The US Energy Information Administration is expected to report a 44 Bcf injection to US gas storage in the week to April 12, according to the latest survey of analysts from S&P Global Commodity Insights.

The 44 Bcf injection expected by the market would amount to just over 70% of the year-ago and five-year average storage builds, both 61 Bcf, reported in the corresponding week. Assuming the survey prediction is accurate, the US storage surplus would fall narrowly to 616 Bcf, which is still 36% above average. The surplus to 2023 would also contract to 418 Bcf, or about 22% above the year-ago level, EIA data showed.

Although estimates for EIA's upcoming April 18 storage report ran the gamut, ranging from 25-65 Bcf, over half of those surveyed said they're anticipating an injection of 40 Bcf or larger. Compared with historical averages, the smaller weekly injection expected by analysts has still done little to ease supply concerns.

NYMEX

"I'm hearing more concerns about Freeport, production not falling fast enough. And there's no drivers for demand," said Phil Flynn, senior market analyst at The Price Futures Group, by telephone April 16.

"Every time you think you've got a chance to bottom out it just seems to run out of steam," he said.

In a separate conversation April 18, Stephen Schork, co-founder of the Schork Report, said he sees a one-in-eight chance the NYMEX prompt gas futures contract hits a new record low by Memorial Day.
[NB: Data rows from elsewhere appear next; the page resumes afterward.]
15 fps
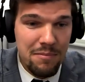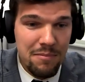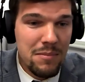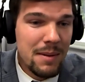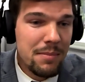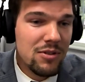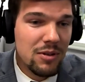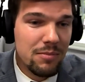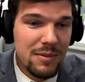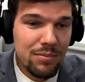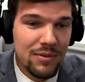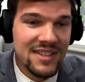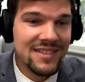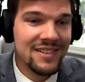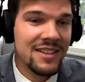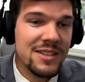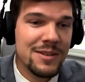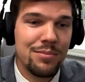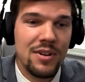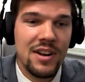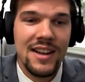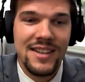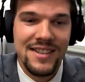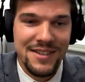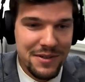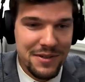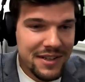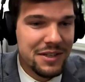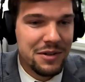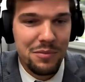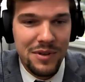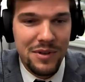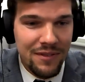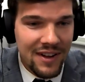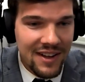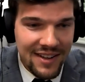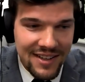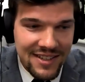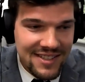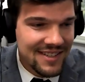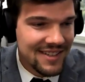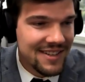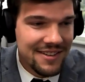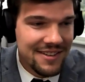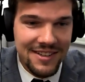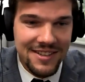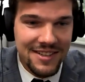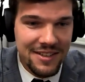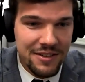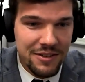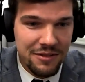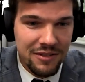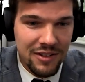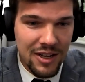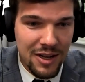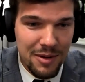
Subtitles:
Maybe you'll be pleasantly surprised and you'll get to refinance in a year or two.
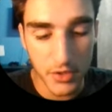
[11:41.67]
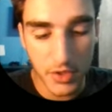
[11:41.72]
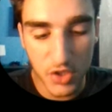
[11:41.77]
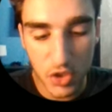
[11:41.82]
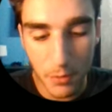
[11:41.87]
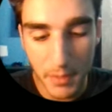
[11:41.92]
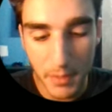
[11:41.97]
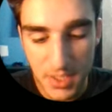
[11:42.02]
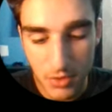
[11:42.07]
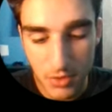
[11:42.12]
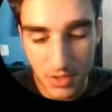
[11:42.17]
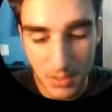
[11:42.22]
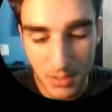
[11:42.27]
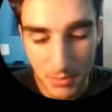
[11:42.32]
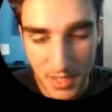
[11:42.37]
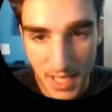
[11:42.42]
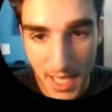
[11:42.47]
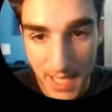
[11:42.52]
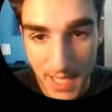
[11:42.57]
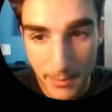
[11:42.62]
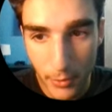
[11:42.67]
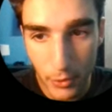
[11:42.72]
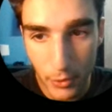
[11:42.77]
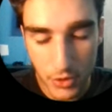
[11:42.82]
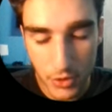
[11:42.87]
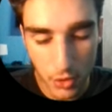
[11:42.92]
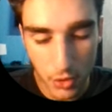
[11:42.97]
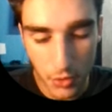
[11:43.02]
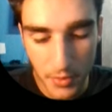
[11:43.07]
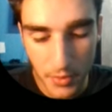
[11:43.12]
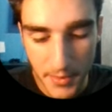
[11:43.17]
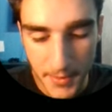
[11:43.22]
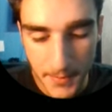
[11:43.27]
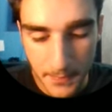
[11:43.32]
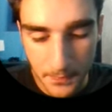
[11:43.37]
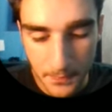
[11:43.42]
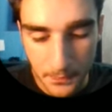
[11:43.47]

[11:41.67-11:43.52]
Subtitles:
You need to basically be able to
Over the past week, the Henry Hub May gas contract has lost nearly 30 cents, or about 15%. In April 16 trading, prompt prices were off another 3-4 cents on the day to around $1.65/MMBtu. As recently as April 10, prompt prices had climbed to nearly $1.95 on high hopes for bullish inventory news from EIA.

Fundamentals

In the week to April 12, milder US temperatures -- accompanied by sharply lower residential-commercial gas burns -- were largely responsible for an overall 6.9 Bcf/d drop in US gas demand compared with the week prior. Over the same seven-day period, though, US supply fundamentals tightened, helping to partially offset weaker demand. A drop in domestic gas production and lower imports of pipeline gas from Canada combined to reduce available supply during the week by nearly 1.3 Bcf/d. On balance, the US market lengthened by nearly 5.7 Bcf/d, data from S&P Global Commodity Insights showed.

Based on changes in supply-demand fundamentals alone, the storage injection reported by EIA for the week to April 12 could be substantially larger than many analysts are currently predicting. Assuming, however, that the survey's 44 Bcf build is accurate, US stocks would rise to 2.327 Tcf, according to data from EIA.
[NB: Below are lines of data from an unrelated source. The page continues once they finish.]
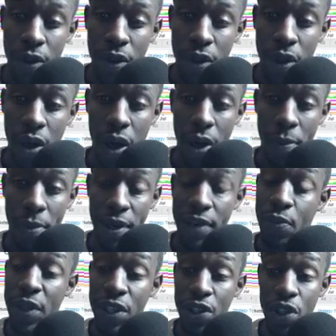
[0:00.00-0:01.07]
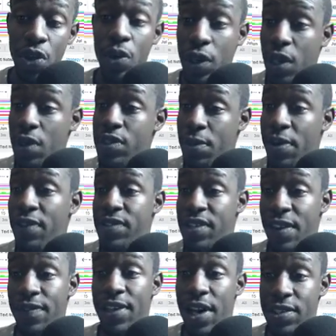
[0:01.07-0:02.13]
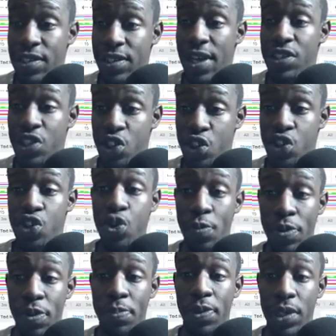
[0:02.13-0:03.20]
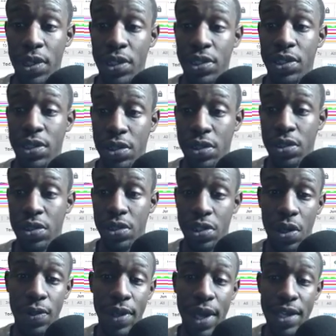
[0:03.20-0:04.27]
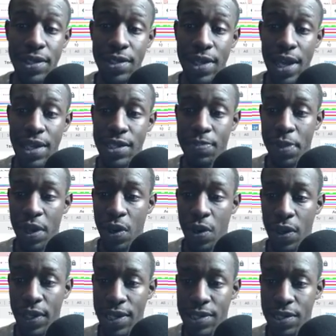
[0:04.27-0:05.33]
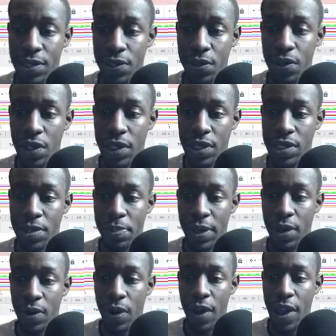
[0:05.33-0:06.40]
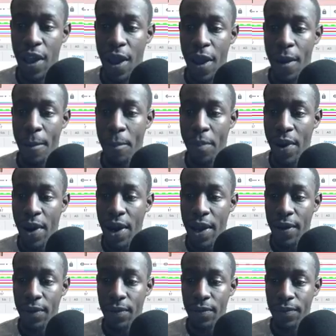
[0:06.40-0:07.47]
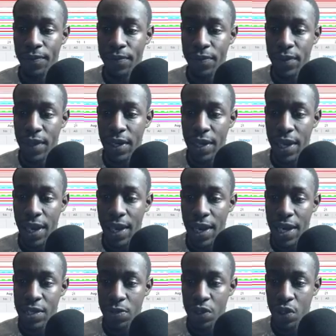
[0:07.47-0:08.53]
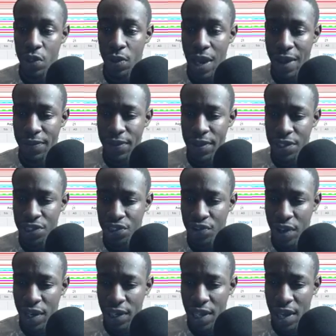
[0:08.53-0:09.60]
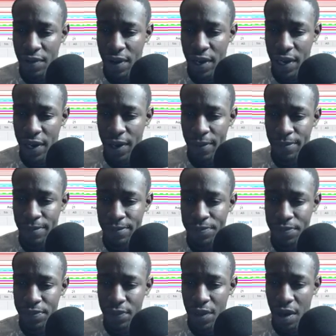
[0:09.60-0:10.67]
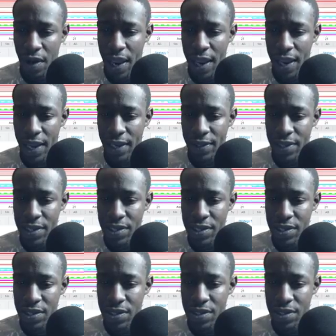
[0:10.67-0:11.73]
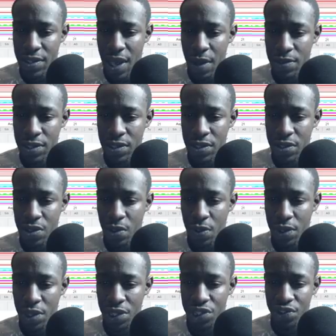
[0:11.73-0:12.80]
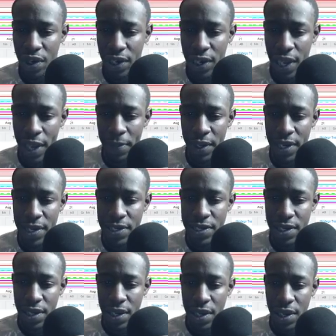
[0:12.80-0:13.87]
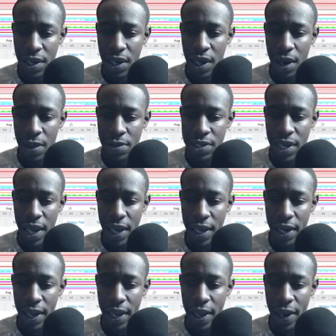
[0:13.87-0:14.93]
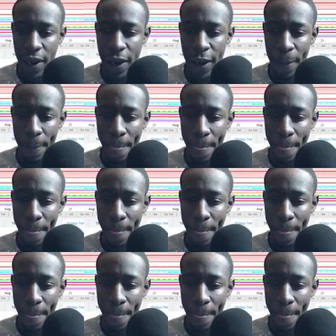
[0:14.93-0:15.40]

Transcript: But if we do close above 7,000, that's super bullish. So that's Bitcoin. That's a little look into Bitcoin. But then again, guys, we do have this trend line right here. All right, and this is, I was doing this trend line because I was getting a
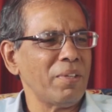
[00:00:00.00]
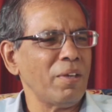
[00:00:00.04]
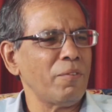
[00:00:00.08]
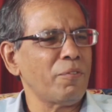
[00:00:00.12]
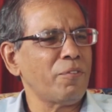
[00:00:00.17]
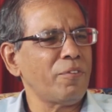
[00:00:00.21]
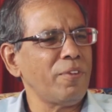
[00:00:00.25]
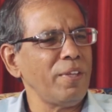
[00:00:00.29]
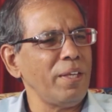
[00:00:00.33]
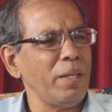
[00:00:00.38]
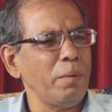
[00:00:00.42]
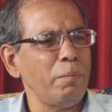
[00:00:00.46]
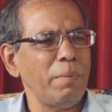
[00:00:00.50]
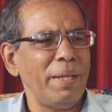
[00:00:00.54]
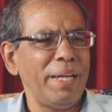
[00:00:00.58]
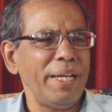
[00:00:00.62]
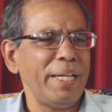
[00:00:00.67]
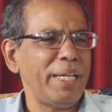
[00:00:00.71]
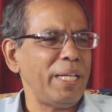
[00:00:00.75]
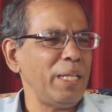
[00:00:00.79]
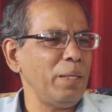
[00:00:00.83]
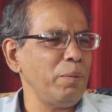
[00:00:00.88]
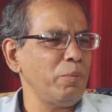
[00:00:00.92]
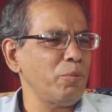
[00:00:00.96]
I've seen many
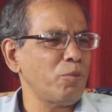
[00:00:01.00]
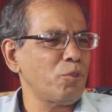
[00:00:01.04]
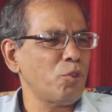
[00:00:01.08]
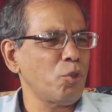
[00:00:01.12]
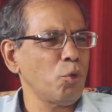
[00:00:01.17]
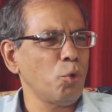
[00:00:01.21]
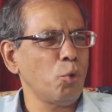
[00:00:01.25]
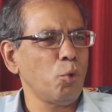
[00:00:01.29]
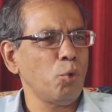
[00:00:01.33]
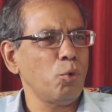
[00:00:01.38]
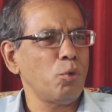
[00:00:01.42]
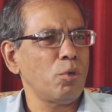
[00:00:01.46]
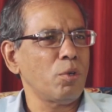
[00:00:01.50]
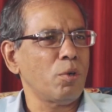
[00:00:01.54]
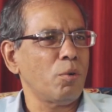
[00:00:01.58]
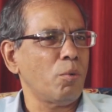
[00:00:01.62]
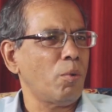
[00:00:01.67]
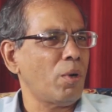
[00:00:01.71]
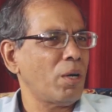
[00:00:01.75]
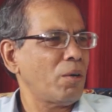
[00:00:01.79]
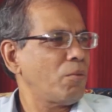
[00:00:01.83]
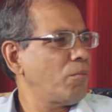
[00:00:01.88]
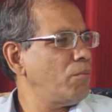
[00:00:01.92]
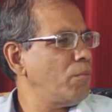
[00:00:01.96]
teams do,
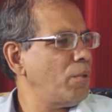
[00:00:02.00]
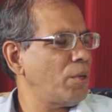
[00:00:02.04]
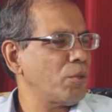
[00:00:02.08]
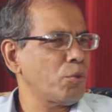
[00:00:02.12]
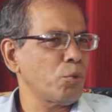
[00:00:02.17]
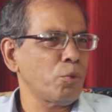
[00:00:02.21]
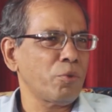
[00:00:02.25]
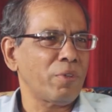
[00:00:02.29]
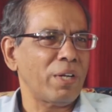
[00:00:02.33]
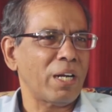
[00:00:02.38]
what Vasu is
For the week to April 19, US gas demand is already trending lower week-on-week – pointing to the likelihood for another still-larger storage injection to come. According to S&P Global's supply-demand model projection, the US inventory build could potentially double on the week to over 80 Bcf. The predicted inventory addition would compare with a five-year average injection of 59 Bcf and a year-ago build of 77 Bcf, both reported in the corresponding week, data from EIA showed.